Sunday, March 13 ~ Sambor Prei Kuk
Another long, but exhilarating day that included shopping for school supplies, a visit to the ancient temple grounds of Sambor Prei Kuk, a boat ride on Tonlé Sap Lake to view the floating village, a school visit, followed by a ride on an oxcart to view sunset over the rice fields, and a home stay.
On the road at 8:00, our first stop was to pick up something for each of us to give the kids at the school later in the day. Tim and I chose puzzles, but some other items included pens, pencils, writing tablets, colored pencils, pencil sharpeners, soccer ball, other balls, hula hoop, and charts that showed pictures with English translations.
But we had a few stops to make along the way before arriving at the school.
Tonlé Sap Lake
“The largest freshwater lake in Southeast Asia, that contains an exceptional large variety of interconnected eco-regions with a high degree of biodiversity … was designated as a UNESCO biosphere reserve in 1997.” ~ Wikipedia
The size and appearance varies dramatically depending on whether or not one visits during the rainy or dry season. It is now nearing the end of the dry season and the lake appears to be little more than a mud puddle. Boats are sitting high and dry and stilt houses are far from the water’s edge.
Loaded onto two small boats, we spent about an hour on the water, simply observing.
This video clip I found on YouTube will show you what it is like during the wet season.
Even with the extremely low water levels, I was mesmerized. The water itself however is most uninviting. Used as a collector of sewage, to bathe in, catch fish for dinner, do your laundry and travel on, it is multi purpose and the lifeblood of the community. With a shortened rainy season (perhaps due to global warming), this village may die a slow death as the local food supply vanishes.
Continuing on our journey, we briefly stopped to look at the thousand-year old Kompong Krei Bridge (aka Spean Preah Toeus), dating from around 1181-1220.
A local market place to pick up some fruits and vegetables to take for our home visit.
Older than the temples at Angkor Wat, this smaller, lesser known site has been placed on a tentative list for UNESCO World Heritage Sites. Also a bit disturbing, the area has been mined and could still contain unexploded ordnance. Although neither our Intrepid guide nor the local guide mentioned it, I reminded Tim to remain on the paths!
There are 80 children currently attending the “school”. Very similar to rural education we have experienced in Guatemala, where one teacher gathers the kids together beneath a tree. We arrive on a Sunday, but still a large number of children gather to sing for us and practice their English.
Ox cart ride
Two people per cart, we bounce along a dusty road, pass water buffalo grazing in harvested rice fields and arrive at the side of an almost dry pond in time for sunset.

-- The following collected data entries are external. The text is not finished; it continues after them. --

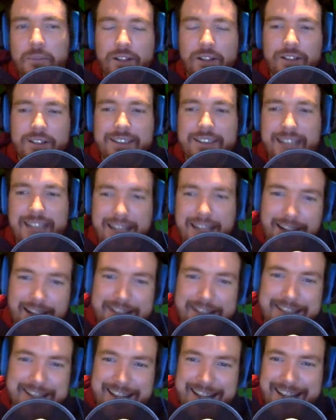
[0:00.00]
dang it, I
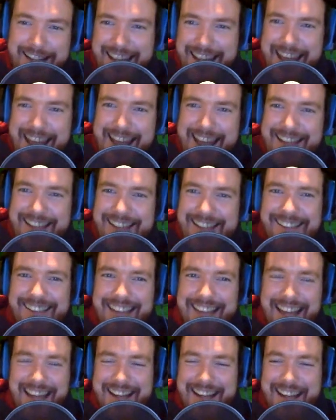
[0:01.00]
did it again!
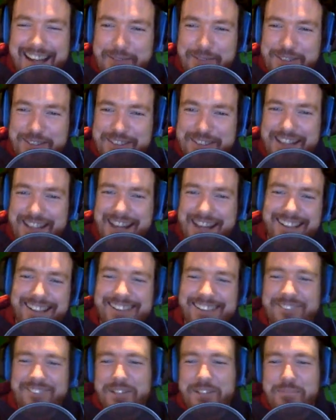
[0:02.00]
That name has not
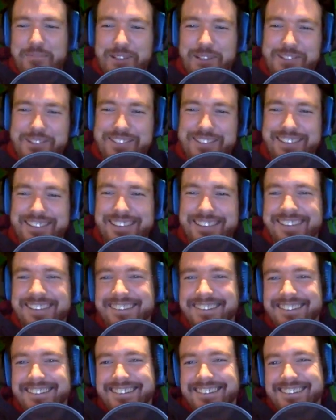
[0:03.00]
been proven.
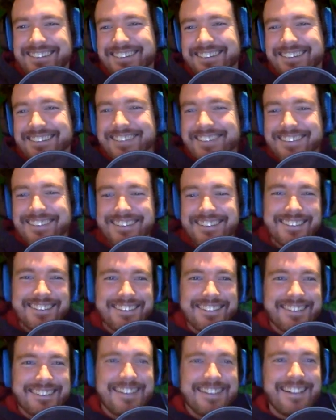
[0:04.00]

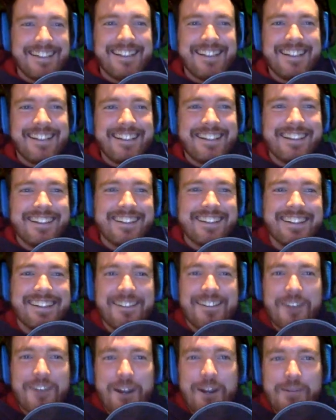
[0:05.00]
The
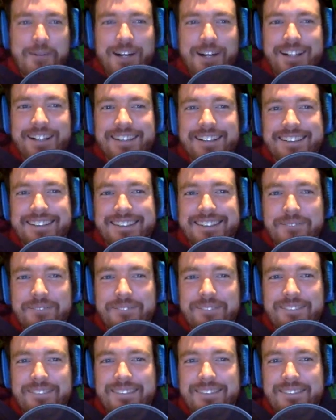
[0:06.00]
grandma
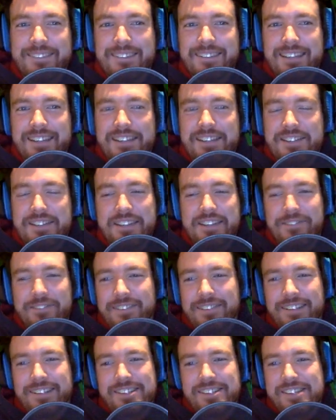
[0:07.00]
is
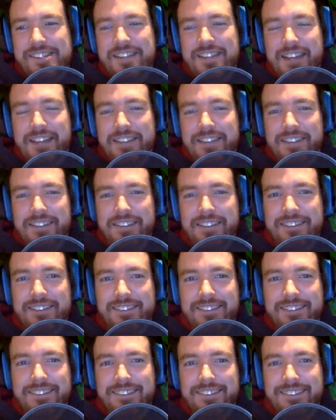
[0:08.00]
definitely, she's not
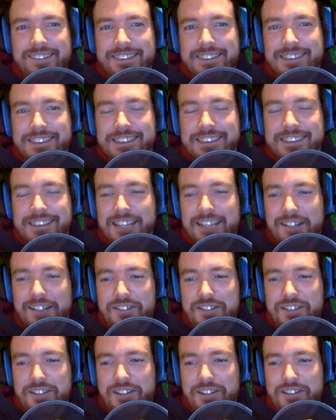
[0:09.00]

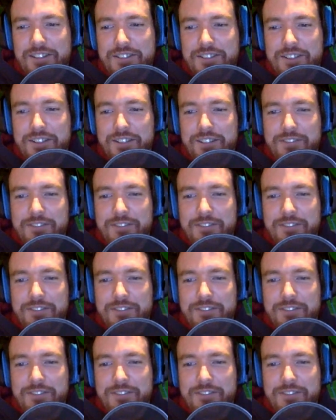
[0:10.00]
selling you stuff.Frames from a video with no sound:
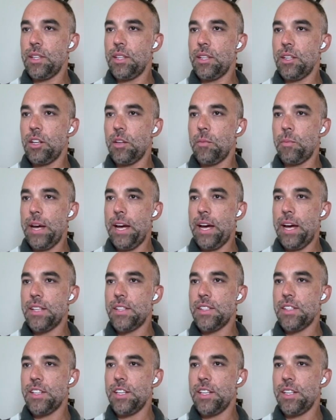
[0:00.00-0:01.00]
look
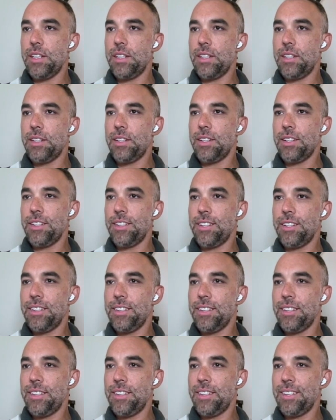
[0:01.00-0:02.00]
past it,
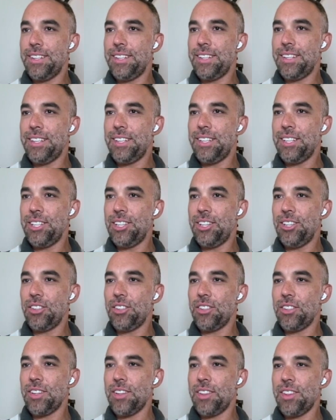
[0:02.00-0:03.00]

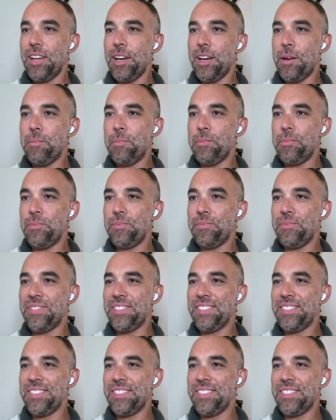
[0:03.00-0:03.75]
look at the thumb,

Our adventures for the day were not over, as this was our night for a “home stay” where we stayed with a local Cambodian family. I decided to write a separate post to describe what that was like.
GRATITUDE MOMENT: Today I am grateful for leaders who care deeply for the future of their community. Our guide today was the local teacher who is giving eighty children a start for a brighter future. He also organized our ox cart ride and home stay to give us an authentic experience with a Cambodian farmer family.